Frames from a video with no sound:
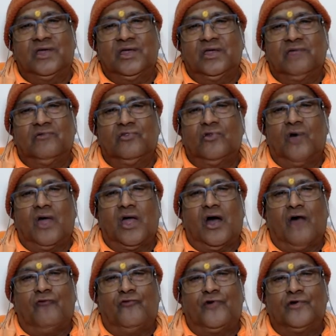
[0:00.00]
Even though I
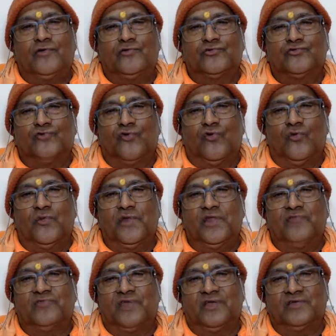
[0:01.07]
offered you so many
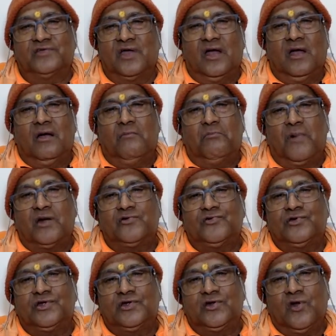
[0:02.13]
things, but you
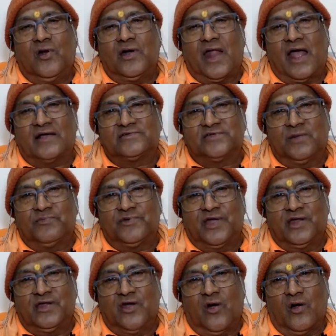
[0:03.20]
did not accept
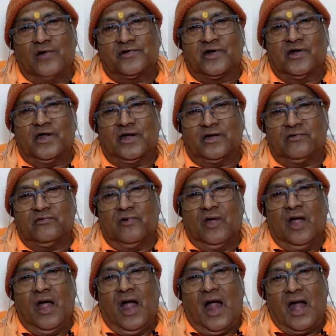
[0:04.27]
any alternative.
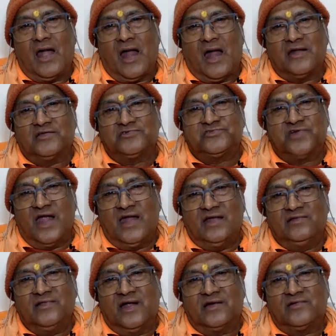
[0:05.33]
And
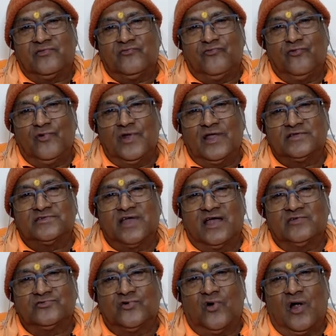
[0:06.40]
understanding that fullness
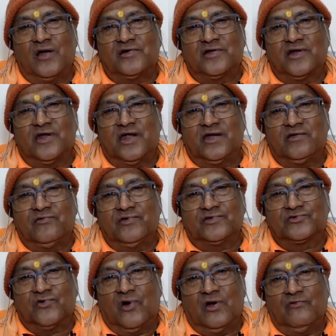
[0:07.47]
has no alternative
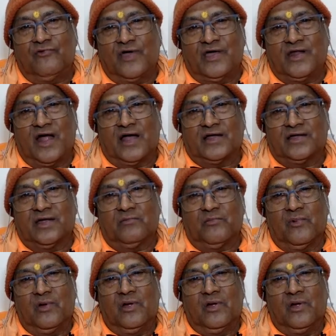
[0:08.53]
is called Vairagyam.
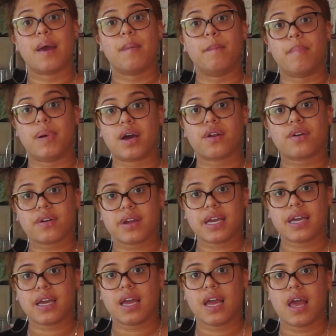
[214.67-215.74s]

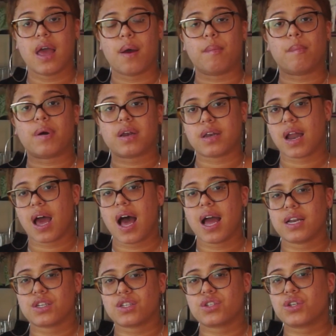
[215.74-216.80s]
buttery, but
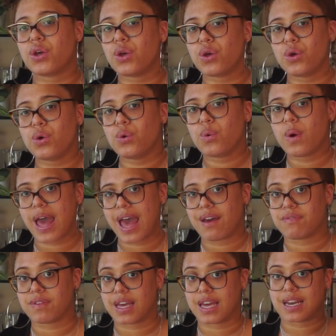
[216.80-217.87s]
not too
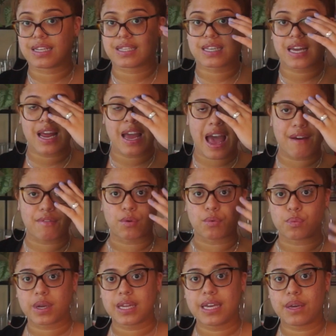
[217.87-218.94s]
heavy, and it's going to have a
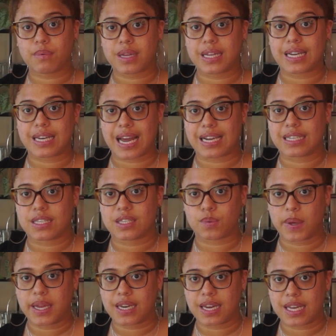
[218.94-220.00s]
really nice
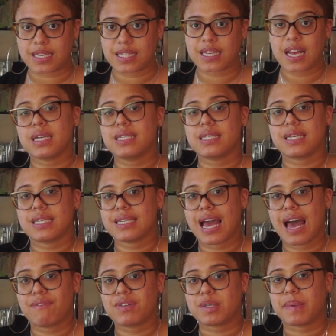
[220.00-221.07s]
sweetness. Because it doesn't
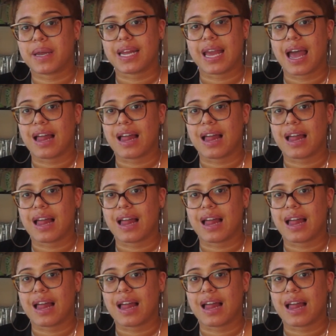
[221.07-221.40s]
have as many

- **Work required**
Without the pictures, restate all of the entries word for word.

- **Exercise result**
Frames from a video with no sound:
[0:00.00]
Even though I
[0:01.07]
offered you so many
[0:02.13]
things, but you
[0:03.20]
did not accept
[0:04.27]
any alternative.
[0:05.33]
And
[0:06.40]
understanding that fullness
[0:07.47]
has no alternative
[0:08.53]
is called Vairagyam.
[214.67-215.74s]

[215.74-216.80s]
buttery, but
[216.80-217.87s]
not too
[217.87-218.94s]
heavy, and it's going to have a
[218.94-220.00s]
really nice
[220.00-221.07s]
sweetness. Because it doesn't
[221.07-221.40s]
have as many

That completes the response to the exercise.